Regular expression run condition: Expression=[.*(NAP-Client|NAP-ALL)+], Label=[NAP-Client,NAP-Server]
Run condition [Regular expression match] preventing perform for step [Trigger/call builds on other projects]       Didn't go into this one which it should have
Regular expression run condition: Expression=[.*(NAP-Server|NAP-ALL)+], Label=[NAP-Client,NAP-Server]     Went into this one as it should have

Run condition [Regular expression match] enabling perform for step [Trigger/call builds on other projects]
Returning node parameter for master
Waiting for the completion of NAP-Server
NAP-Server #98 completed.
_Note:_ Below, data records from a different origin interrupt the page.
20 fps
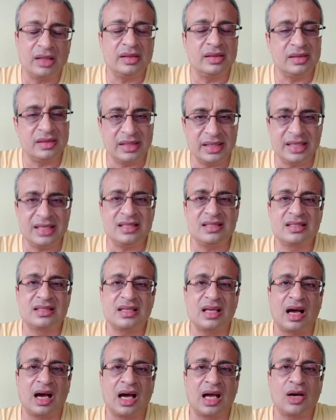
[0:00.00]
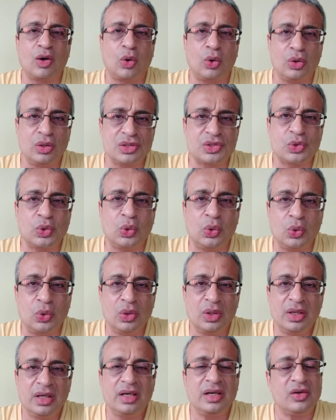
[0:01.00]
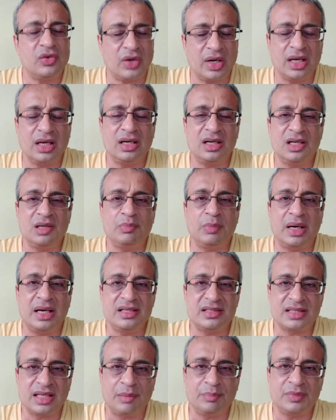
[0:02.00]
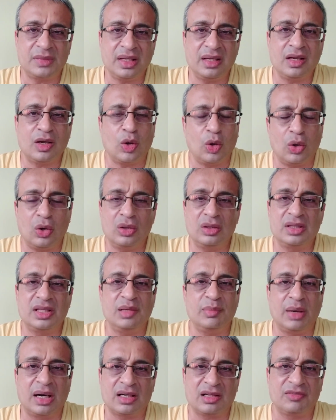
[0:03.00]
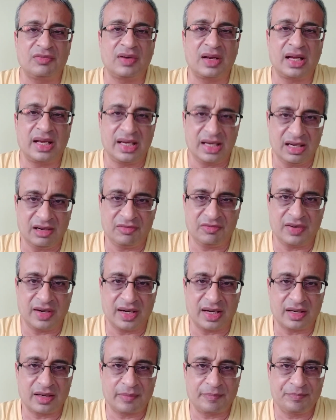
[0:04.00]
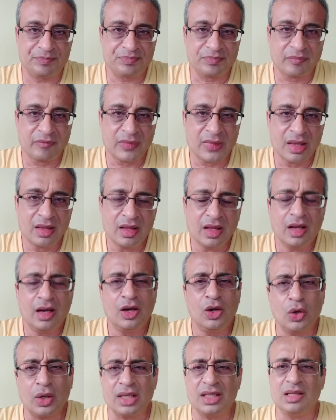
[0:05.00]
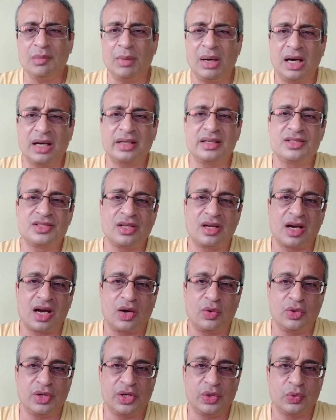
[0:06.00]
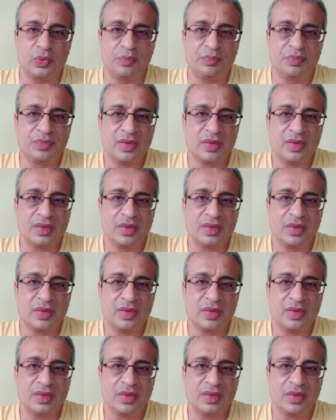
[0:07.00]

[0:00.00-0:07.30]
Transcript: These are also triggered by something called the butterfly effect. Look at the markets around you.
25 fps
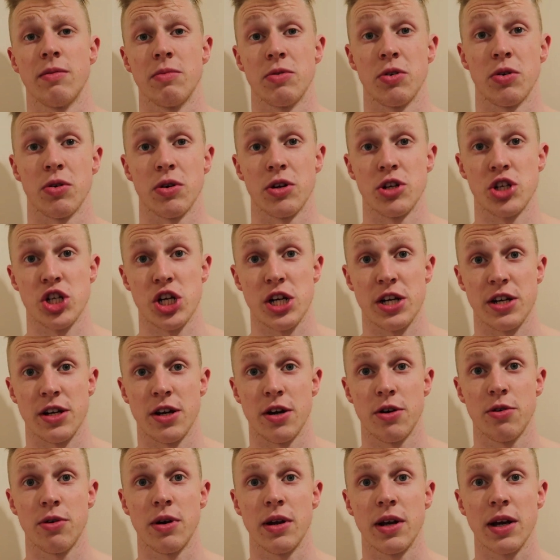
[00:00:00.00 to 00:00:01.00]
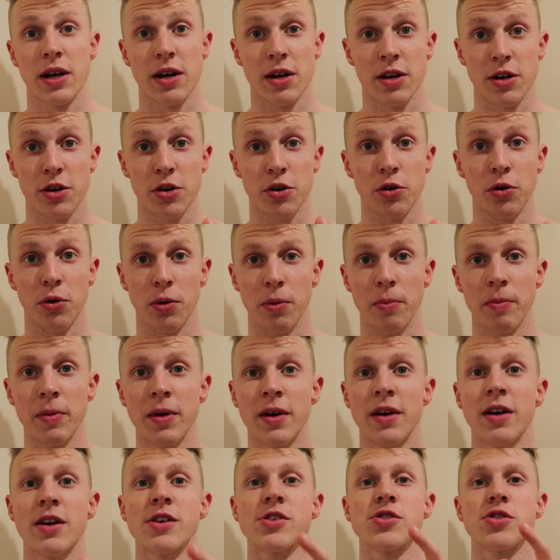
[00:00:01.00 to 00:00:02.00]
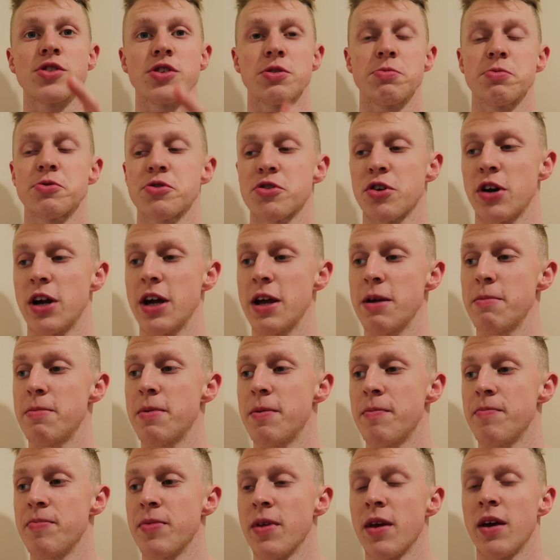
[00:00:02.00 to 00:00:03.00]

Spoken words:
I'm talking shit now and I'm gonna go. So subscribe.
Result was SUCCESS
Regular expression run condition: Expression=[.*(NAP-Reports|NAP-ALL)+], Label=[NAP-Client,NAP-Server]    Didn't go in as it shouldn't have
Run condition [Regular expression match] preventing perform for step [Trigger/call builds on other projects]    
Regular expression run condition: Expression=[.*(CAS|NAP-ALL)+], Label=[NAP-Client,NAP-Server]     Didn't go in as it shouldn't have
Run condition [Regular expression match] preventing perform for step [Trigger/call builds on other projects]
Warning: you have no plugins providing access control for builds, so falling back to legacy behavior of permitting any downstream builds to be triggered

Is it having a problem with the ".*" because NAP-Client occurs at the beginning of the line?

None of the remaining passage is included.